= Lester Hogan =

American physicist

C. Lester Hogan

Clarence Lester Hogan (February 8, 1920 – August 12, 2008) was an American physicist and a pioneer in microwave and semiconductor technology.

He grew up as a brother to three sisters in Great Falls, Montana, where his father worked for the Great Northern Railway. After graduating from Montana State University with a degree in chemical engineering he joined the United States Navy in 1942. He did some work on acoustic torpedoes in Chesapeake Bay, and when being approached by Bell Laboratories, subsequently went to the Pacific theatre to train submarine crews in the use of that technology.

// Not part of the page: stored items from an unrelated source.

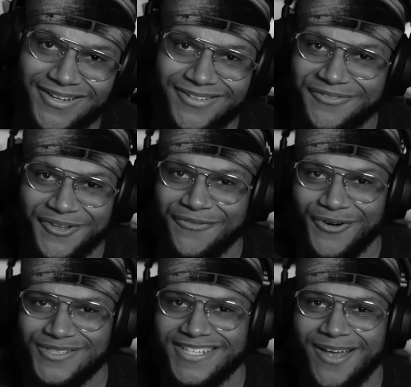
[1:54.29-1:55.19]
For the
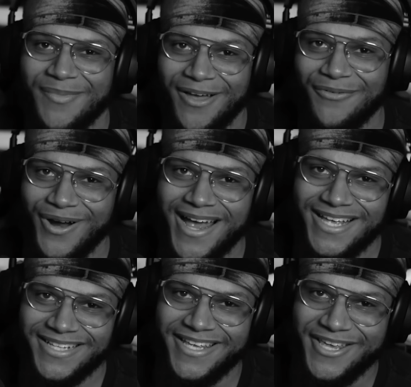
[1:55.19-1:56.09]
first time ever, I get
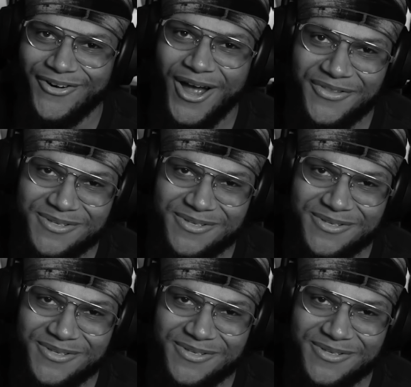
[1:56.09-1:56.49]
to hear how these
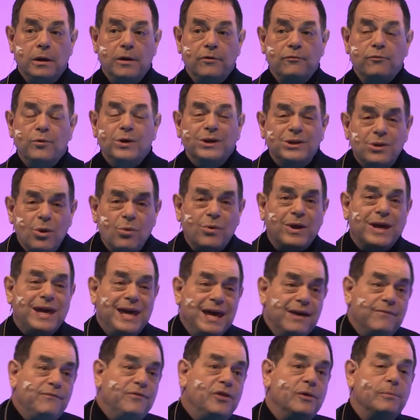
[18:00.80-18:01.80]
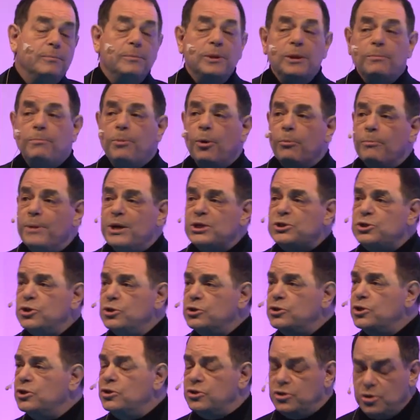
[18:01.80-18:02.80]
if we don't give them the permission
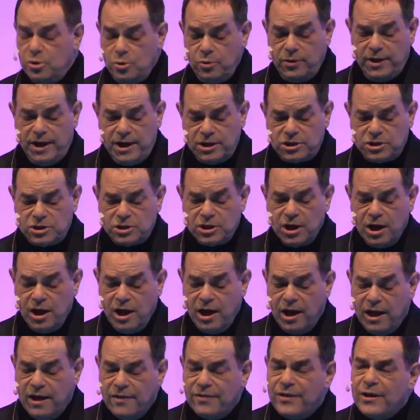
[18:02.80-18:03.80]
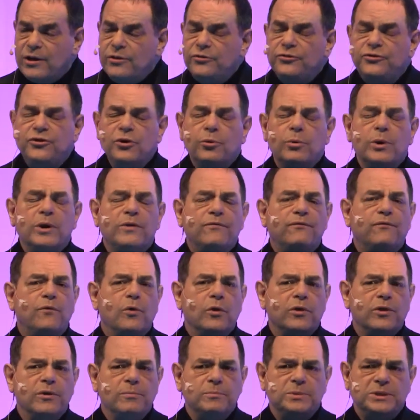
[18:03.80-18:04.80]
to do this, they'll do it
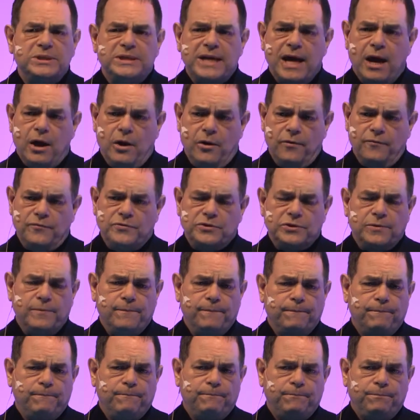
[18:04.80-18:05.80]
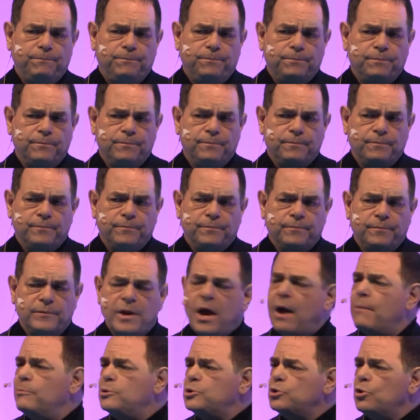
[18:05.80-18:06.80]
for themselves.
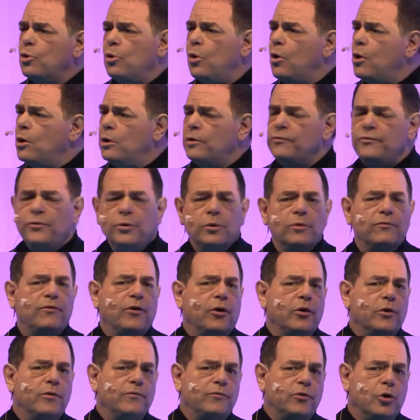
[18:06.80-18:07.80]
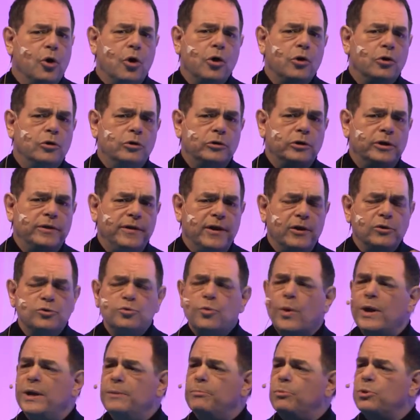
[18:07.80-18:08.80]
Now, I'm sure all of you have heard of Google and their
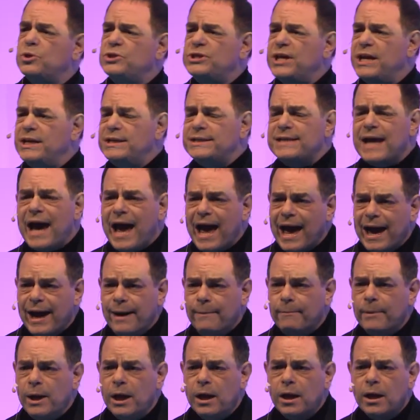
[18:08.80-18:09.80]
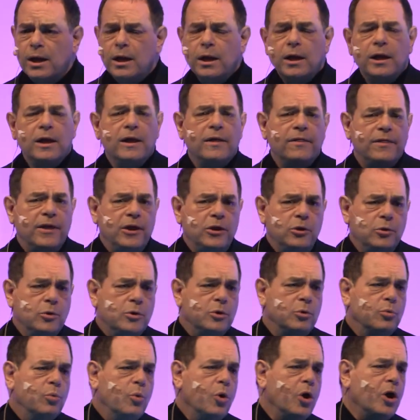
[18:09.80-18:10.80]
20% time that you
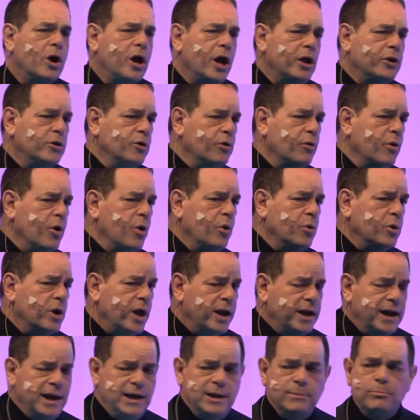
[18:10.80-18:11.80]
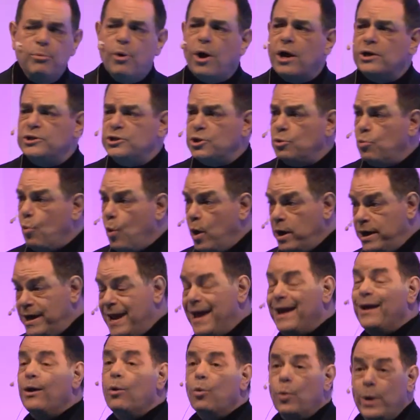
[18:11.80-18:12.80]
can work on your own on any project. 1
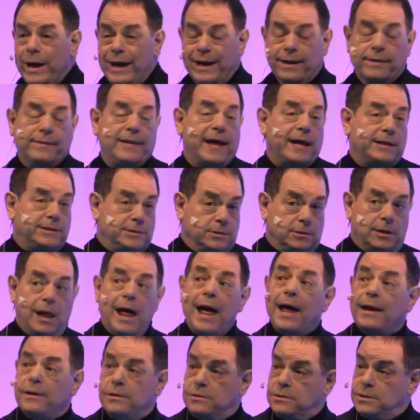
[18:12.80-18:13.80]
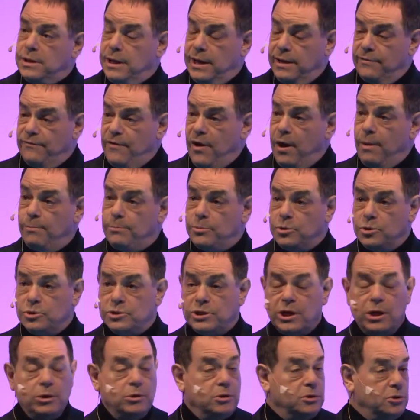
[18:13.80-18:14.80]
day a week, that's a lot to give up, to
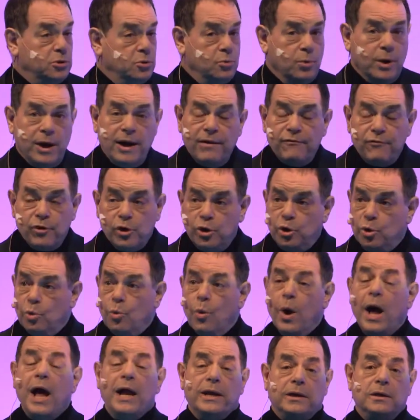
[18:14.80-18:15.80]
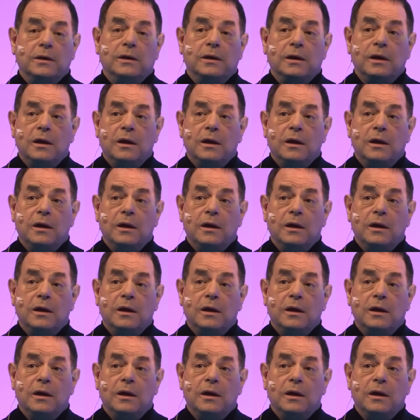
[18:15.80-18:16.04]
say, do whatever you want.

After the war he did post-graduate studies at Lehigh University and obtained a Ph.D. in physics. He then joined Bell Labs in 1950. A couple of months later he invented the Microwave Gyrator (a device which can simulate inductance by substituting an RC circuit, thus getting rid of awkward coil assemblies). He worked under Bill Shockley, inventor of the transistor and Nobel Prize laureate. From 1953 through 1958 he was a professor at Harvard University, when he was asked by Dan Noble to join Motorola Semiconductor in Phoenix, Arizona, as vice president and general manager of the semiconductor operation.

In 1968 he moved to Fairchild Camera & Instrument as chairman and CEO, taking eight senior executives (nicknamed Hogan's Heroes) with him. This move caused Motorola to sue Fairchild (unsuccessfully) for theft of trade secrets.

In 1975 he received IEEE's "Frederik Philips Award". In 1978 he was honoured with the "AeA Medal of Achievement". In 1993 he received the "MTT-S (Microwave Theory and Technology Society) Microwave Pioneer Award". In 1996, a chair at the department of Electrical Engineering and Computer Science at the University of California, Berkeley was named in his honor, currently held by Shafi Goldwasser. On October 20, 1999, he was inducted as "Eminent Member" of Eta Kappa Nu, "the society’s highest membership classification, to be conferred upon those select few whose technical attainments and contributions to society through leadership in the field of electrical and computer engineering have resulted in significant benefits to humankind".

C. Lester Hogan died at the age of 88 due to complications of Alzheimer's disease at his home in Atherton, California.